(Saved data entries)
• • • •
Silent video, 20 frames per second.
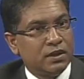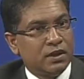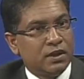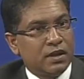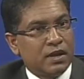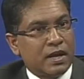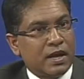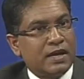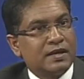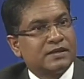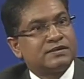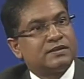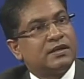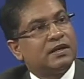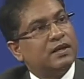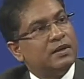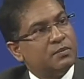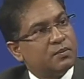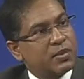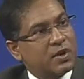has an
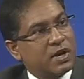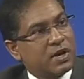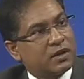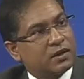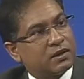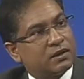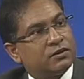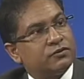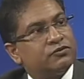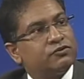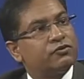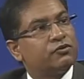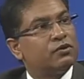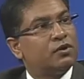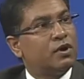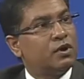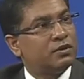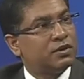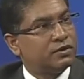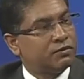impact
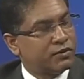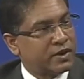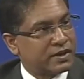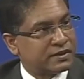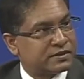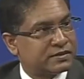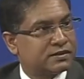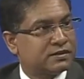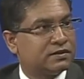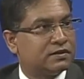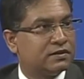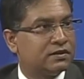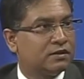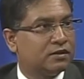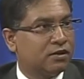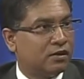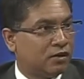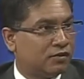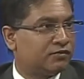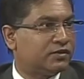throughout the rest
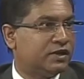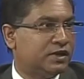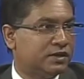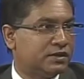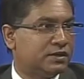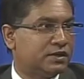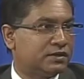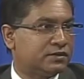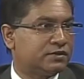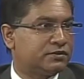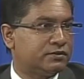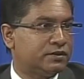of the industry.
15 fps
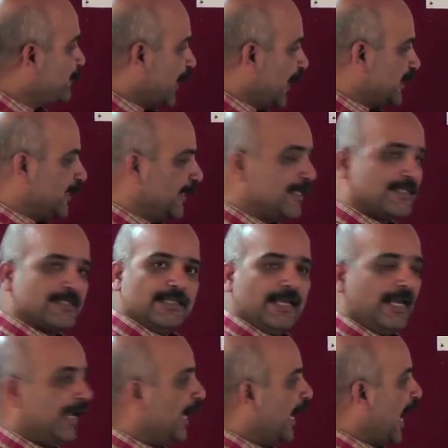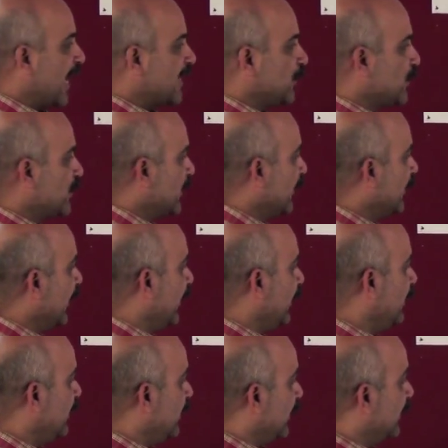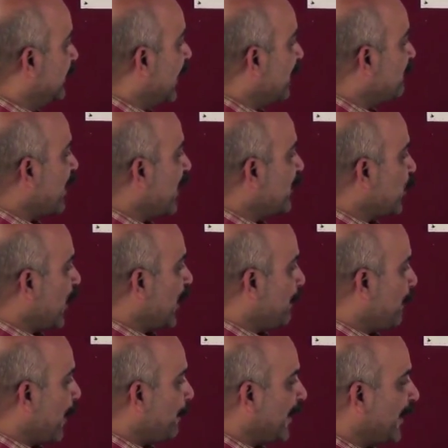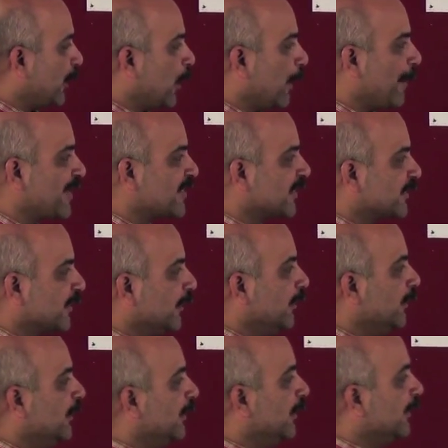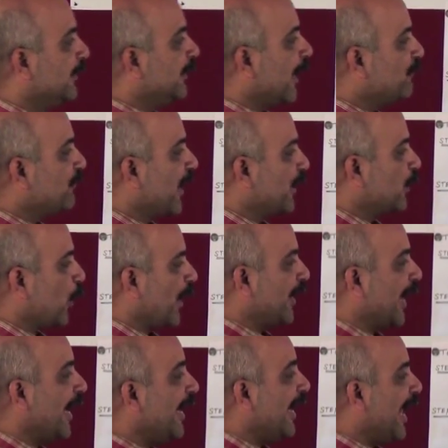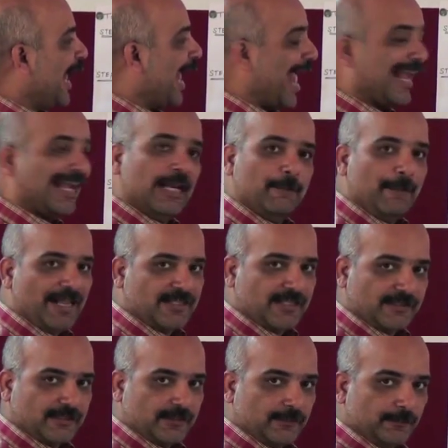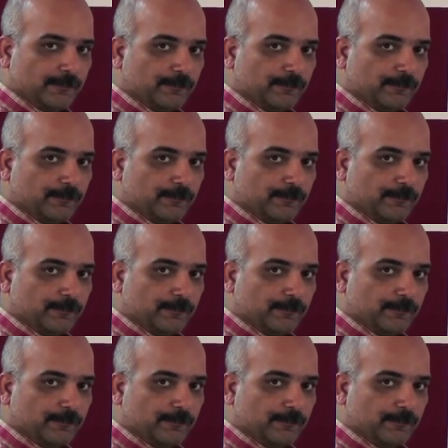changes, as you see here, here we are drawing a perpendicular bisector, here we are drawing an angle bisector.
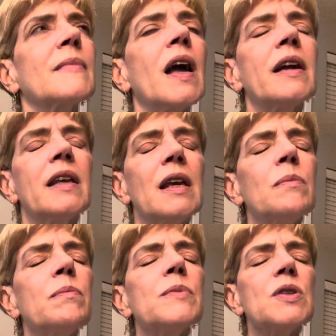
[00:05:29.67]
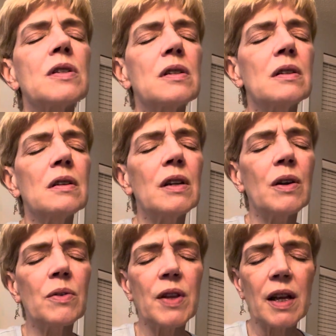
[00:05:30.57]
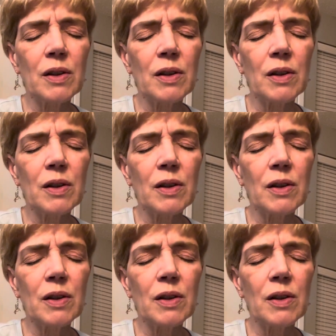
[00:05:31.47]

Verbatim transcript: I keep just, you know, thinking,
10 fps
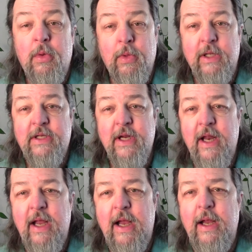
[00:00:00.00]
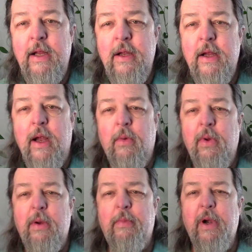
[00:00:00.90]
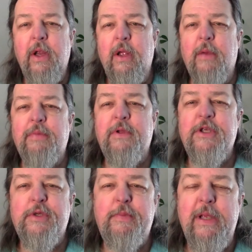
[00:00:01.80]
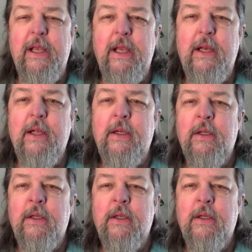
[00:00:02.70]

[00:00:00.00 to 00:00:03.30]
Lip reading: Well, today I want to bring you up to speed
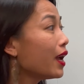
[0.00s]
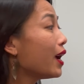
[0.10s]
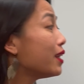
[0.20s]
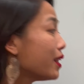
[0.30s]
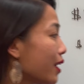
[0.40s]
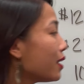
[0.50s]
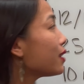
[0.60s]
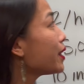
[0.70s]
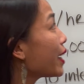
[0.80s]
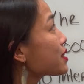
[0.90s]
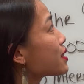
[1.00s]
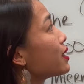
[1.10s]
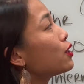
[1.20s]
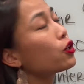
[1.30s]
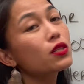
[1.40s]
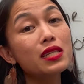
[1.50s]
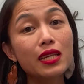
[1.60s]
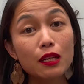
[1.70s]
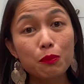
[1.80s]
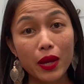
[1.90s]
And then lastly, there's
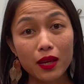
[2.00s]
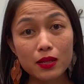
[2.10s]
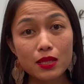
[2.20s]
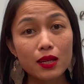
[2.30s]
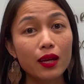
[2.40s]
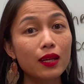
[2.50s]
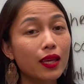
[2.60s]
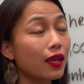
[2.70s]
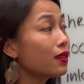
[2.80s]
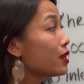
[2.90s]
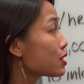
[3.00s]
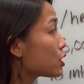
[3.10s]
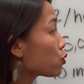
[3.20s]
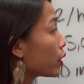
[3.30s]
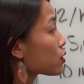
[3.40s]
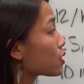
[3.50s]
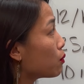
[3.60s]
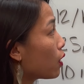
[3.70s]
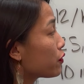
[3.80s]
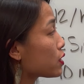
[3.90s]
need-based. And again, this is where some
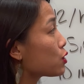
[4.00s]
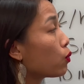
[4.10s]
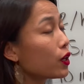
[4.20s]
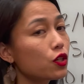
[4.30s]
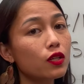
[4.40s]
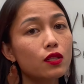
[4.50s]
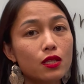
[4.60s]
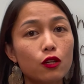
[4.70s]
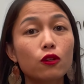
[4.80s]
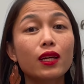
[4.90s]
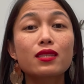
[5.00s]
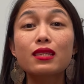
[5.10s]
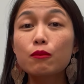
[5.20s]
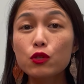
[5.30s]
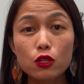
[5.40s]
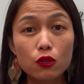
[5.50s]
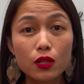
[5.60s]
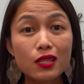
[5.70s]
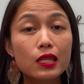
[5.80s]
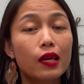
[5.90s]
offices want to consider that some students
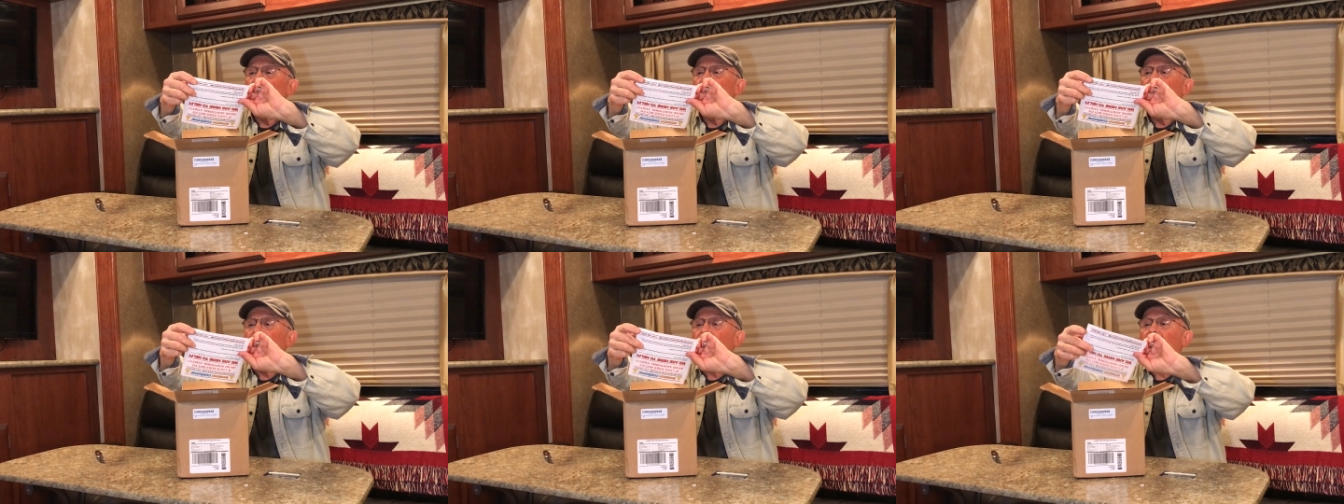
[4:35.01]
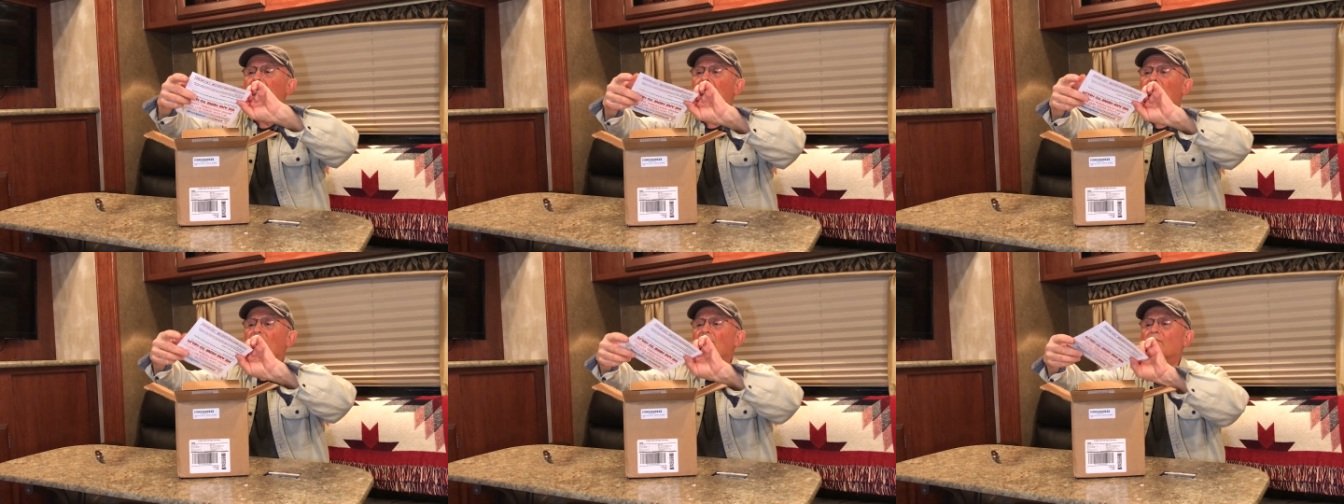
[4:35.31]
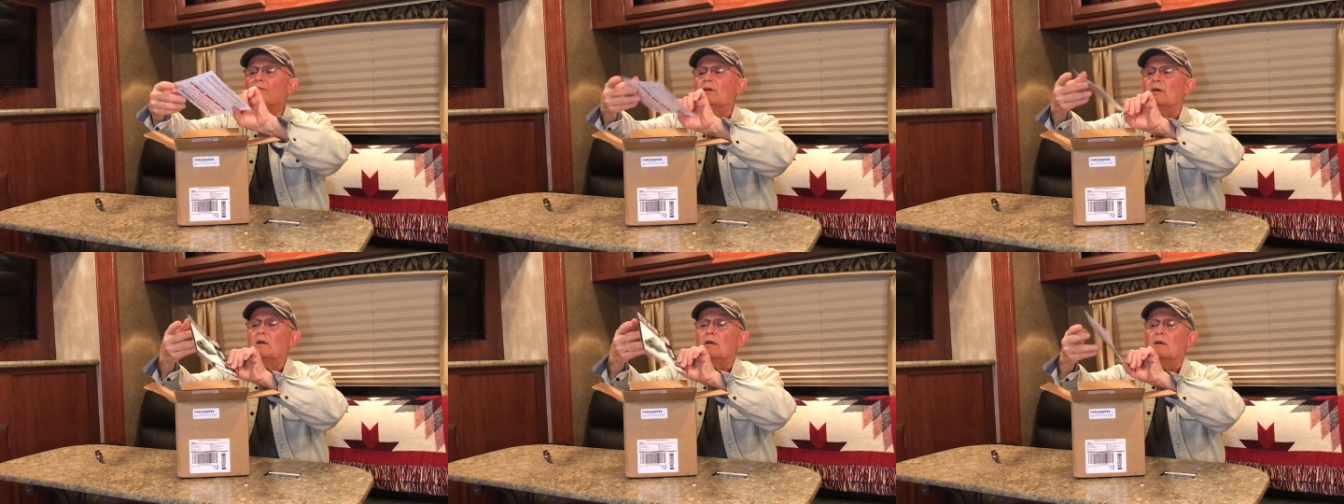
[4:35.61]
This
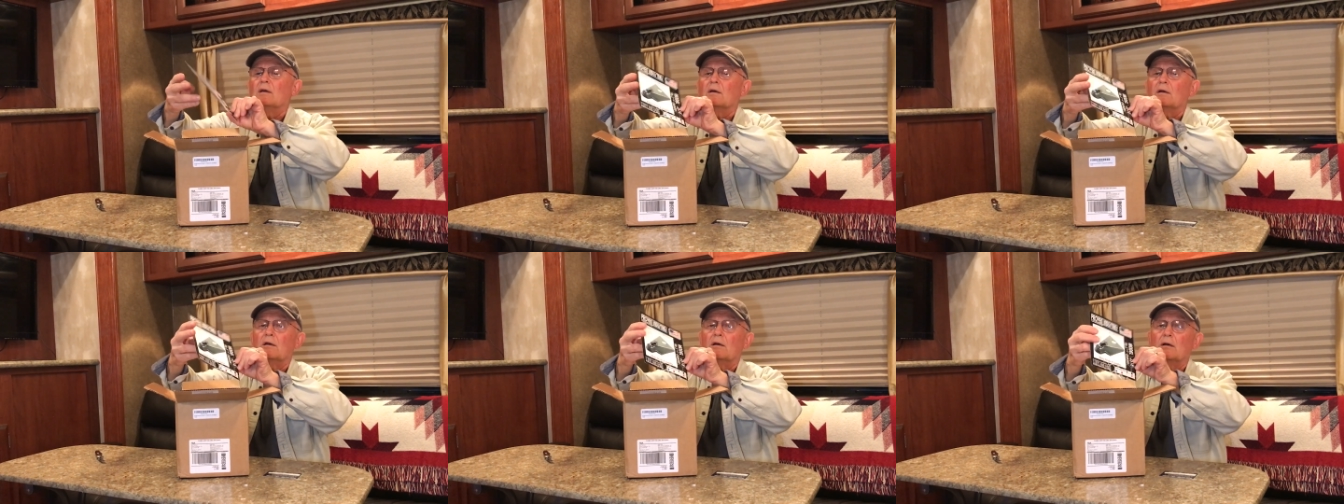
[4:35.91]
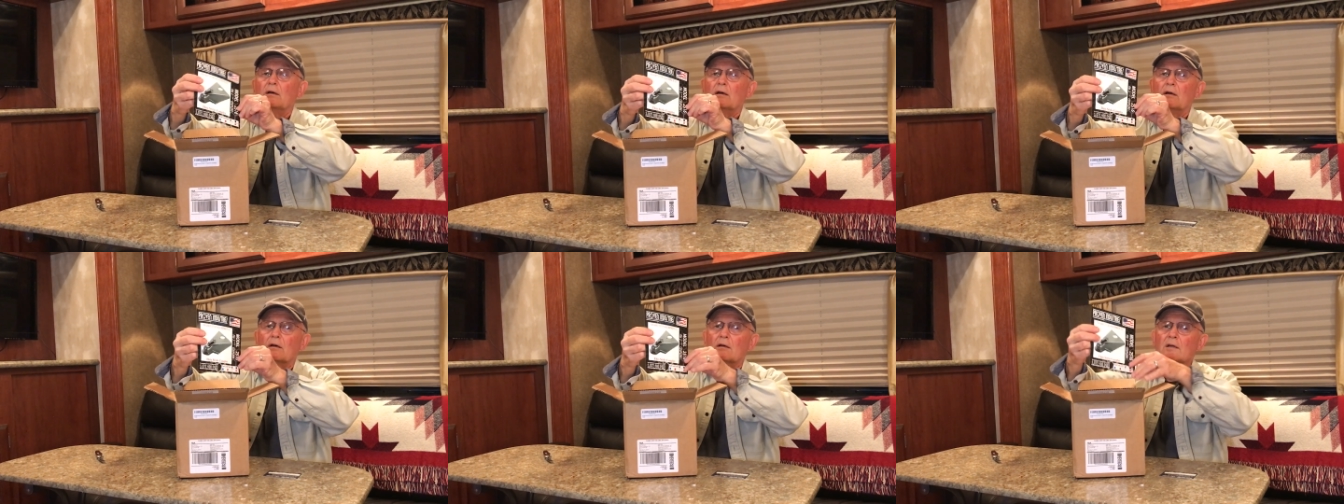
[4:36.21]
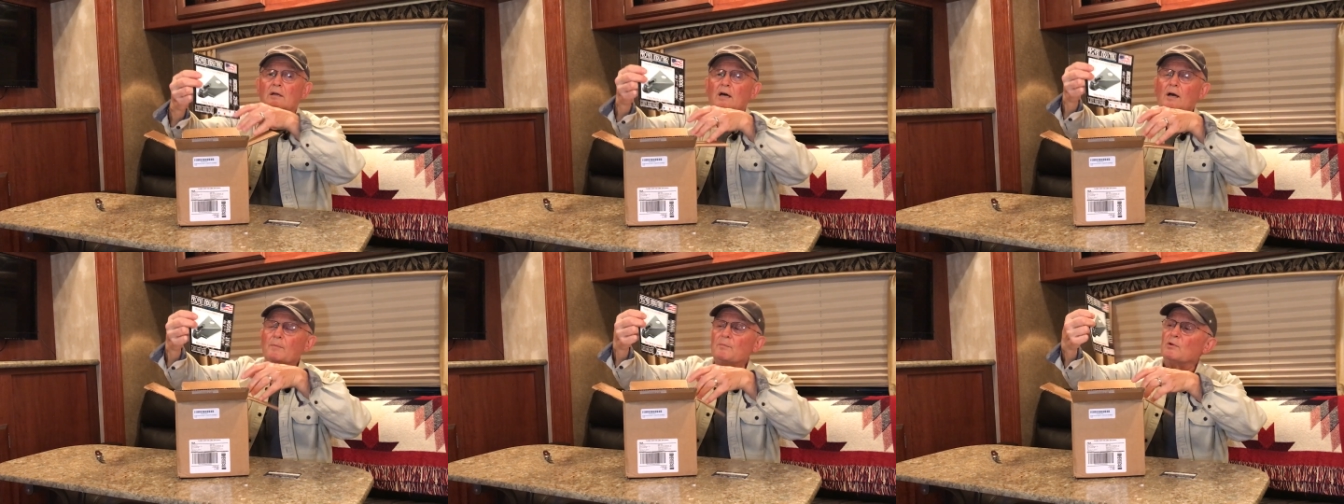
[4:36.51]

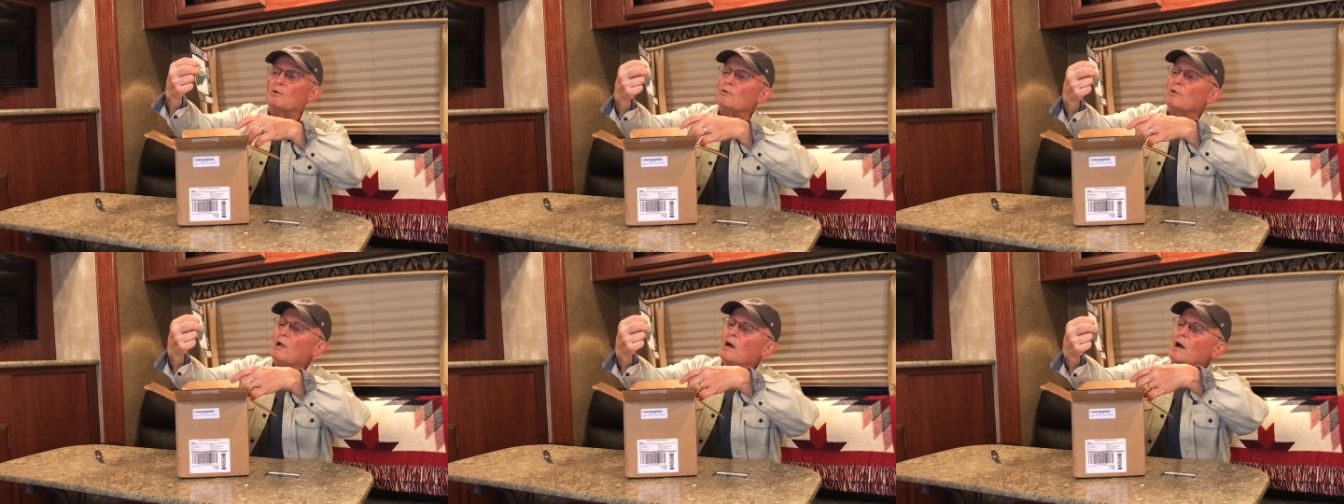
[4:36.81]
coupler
• • • •
--- REQUIREMENT ---
The records above should be copied word for word, with the pictures left out.

--- OUTPUT FOR THIS TASK ---
Silent video, 20 frames per second.
has an
impact
throughout the rest
of the industry.
15 fps
changes, as you see here, here we are drawing a perpendicular bisector, here we are drawing an angle bisector.
[00:05:29.67]
[00:05:30.57]
[00:05:31.47]

Verbatim transcript: I keep just, you know, thinking,
10 fps
[00:00:00.00]
[00:00:00.90]
[00:00:01.80]
[00:00:02.70]

[00:00:00.00 to 00:00:03.30]
Lip reading: Well, today I want to bring you up to speed
[0.00s]
[0.10s]
[0.20s]
[0.30s]
[0.40s]
[0.50s]
[0.60s]
[0.70s]
[0.80s]
[0.90s]
[1.00s]
[1.10s]
[1.20s]
[1.30s]
[1.40s]
[1.50s]
[1.60s]
[1.70s]
[1.80s]
[1.90s]
And then lastly, there's
[2.00s]
[2.10s]
[2.20s]
[2.30s]
[2.40s]
[2.50s]
[2.60s]
[2.70s]
[2.80s]
[2.90s]
[3.00s]
[3.10s]
[3.20s]
[3.30s]
[3.40s]
[3.50s]
[3.60s]
[3.70s]
[3.80s]
[3.90s]
need-based. And again, this is where some
[4.00s]
[4.10s]
[4.20s]
[4.30s]
[4.40s]
[4.50s]
[4.60s]
[4.70s]
[4.80s]
[4.90s]
[5.00s]
[5.10s]
[5.20s]
[5.30s]
[5.40s]
[5.50s]
[5.60s]
[5.70s]
[5.80s]
[5.90s]
offices want to consider that some students
[4:35.01]
[4:35.31]
[4:35.61]
This
[4:35.91]
[4:36.21]
[4:36.51]

[4:36.81]
coupler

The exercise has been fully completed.